Description
- Kind: Perfectbound
- Pages: 124
- Language: English
- Date Published: May, 2023
- ISBN: 978-1-953252-77-7
Praise
“Solonche is productive and prolific, but that doesn’t water down his poetry… He can compress a philosophical treatise into three lines… His epigrammatic tidy poems are philosophic gems. Solonche sees humor and encapsulates it; he frames a thought in perfect verse… He’s playful and profound — the more he writes, the more he seems to know. Beneath the Solonche simplicity are significant social comments, and his goodwill reinforces the best in us.” —Grace Cavalieri
“J.R.Solonche’s many books of poetry, one nominated for a Pulitzer Prize, reveal a wry and vivid wit, a sharp but sympathetic eye, and a respect for the homely but significant detail, all wedded to an acute social and cultural consciousness. In his imaginative progress through city streets and country roads, the commonplace becomes the extraordinary… In lines full of mischief or romance, gaiety or grief, he is the poet of the every day, spent on earth or in an imaginary heaven.” —Judith Farr
“The history of book blurbs is littered with high falutin’ praise, whacky and wild metaphors, written to impress not to inform. All I need to say about J.R. Solonche’s poems is that they are good, really, really good. So much so that they have a high “I-wish-I’d-written-that” factor. That’s a compliment I hand out to very few poets writing today. You want wit? You want humor? You want erudition? You want them all mixed into poems? Try Solonche. You won’t be disappointed. Envious perhaps, but not disappointed.” —John Murphy
Excerpt
TREE WORK
The tree crew is trimming a large oak.
Take off that one, the boss on the ground says.
What for? It looks all right, says the trimmer in the cherry picker.

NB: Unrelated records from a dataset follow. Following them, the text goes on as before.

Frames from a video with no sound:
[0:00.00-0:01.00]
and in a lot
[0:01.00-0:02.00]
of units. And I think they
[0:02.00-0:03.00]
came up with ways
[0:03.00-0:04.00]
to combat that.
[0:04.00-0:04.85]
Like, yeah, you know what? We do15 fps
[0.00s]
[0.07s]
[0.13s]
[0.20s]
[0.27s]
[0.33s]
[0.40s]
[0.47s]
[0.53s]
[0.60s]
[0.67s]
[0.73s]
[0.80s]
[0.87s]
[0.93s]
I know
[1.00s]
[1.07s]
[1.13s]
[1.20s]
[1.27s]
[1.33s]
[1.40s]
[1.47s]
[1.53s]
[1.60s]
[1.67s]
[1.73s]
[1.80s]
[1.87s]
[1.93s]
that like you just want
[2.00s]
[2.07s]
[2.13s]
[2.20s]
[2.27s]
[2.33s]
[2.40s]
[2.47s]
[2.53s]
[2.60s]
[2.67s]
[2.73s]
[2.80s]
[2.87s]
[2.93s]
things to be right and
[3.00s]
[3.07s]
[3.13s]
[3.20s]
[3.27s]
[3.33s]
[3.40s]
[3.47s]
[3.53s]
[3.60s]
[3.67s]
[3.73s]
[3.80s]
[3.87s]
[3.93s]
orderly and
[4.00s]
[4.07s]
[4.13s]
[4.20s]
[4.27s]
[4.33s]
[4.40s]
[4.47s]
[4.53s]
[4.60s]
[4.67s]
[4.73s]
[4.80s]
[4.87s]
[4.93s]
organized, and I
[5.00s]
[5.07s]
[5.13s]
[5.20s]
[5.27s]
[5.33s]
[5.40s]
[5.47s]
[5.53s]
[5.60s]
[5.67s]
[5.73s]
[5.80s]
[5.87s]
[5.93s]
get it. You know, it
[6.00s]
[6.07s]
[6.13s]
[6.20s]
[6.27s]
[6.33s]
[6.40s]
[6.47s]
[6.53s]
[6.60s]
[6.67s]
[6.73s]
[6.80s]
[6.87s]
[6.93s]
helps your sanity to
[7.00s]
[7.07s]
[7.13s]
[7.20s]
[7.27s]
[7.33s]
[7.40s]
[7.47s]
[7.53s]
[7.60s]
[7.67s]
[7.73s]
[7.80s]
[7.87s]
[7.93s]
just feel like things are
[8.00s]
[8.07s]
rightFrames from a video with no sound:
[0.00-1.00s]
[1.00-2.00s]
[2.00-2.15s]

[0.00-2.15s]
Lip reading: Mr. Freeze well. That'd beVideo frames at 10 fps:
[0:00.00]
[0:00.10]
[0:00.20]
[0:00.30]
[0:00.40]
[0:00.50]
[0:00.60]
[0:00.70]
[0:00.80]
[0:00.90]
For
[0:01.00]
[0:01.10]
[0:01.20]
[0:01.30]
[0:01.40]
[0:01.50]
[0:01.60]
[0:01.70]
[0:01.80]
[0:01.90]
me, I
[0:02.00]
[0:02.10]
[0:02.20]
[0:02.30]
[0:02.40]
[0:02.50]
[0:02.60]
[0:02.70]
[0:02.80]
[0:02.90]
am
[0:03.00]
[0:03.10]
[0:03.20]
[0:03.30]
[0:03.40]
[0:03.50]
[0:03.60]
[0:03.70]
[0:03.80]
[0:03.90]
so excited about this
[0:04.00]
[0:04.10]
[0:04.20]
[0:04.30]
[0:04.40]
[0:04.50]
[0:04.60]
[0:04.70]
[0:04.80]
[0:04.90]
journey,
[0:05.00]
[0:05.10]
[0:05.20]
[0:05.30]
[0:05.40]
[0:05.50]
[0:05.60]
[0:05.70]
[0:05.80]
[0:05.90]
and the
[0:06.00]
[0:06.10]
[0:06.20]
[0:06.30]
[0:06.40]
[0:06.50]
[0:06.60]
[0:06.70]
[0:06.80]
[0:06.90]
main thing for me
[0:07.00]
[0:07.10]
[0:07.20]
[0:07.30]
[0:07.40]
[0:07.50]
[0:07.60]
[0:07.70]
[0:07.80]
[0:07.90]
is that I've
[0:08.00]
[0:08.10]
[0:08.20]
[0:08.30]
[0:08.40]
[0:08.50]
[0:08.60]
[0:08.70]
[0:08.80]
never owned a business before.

I don’t like the looks of it. Take it off, says the boss on the ground.
But the one above it on this side is really bad, says the trimmer in the cherry picker.
No, no, that’s not a problem. Do what I said, says the boss on the ground.
You’re wrong, boss. You’re making a mistake, says the trimmer in the cherry picker.
Okay, okay, take ‘em both off, says the boss on the ground.
You got it, boss, says the trimmer in the cherry picker.
Jesus, why can’t all the world’s problems be solved so easily?
Author
Nominated for the National Book Award and twice-nominated for the Pulitzer Prize, J.R. Solonche is the author of thirty books of poetry and coauthor of another. He lives in the Hudson Valley.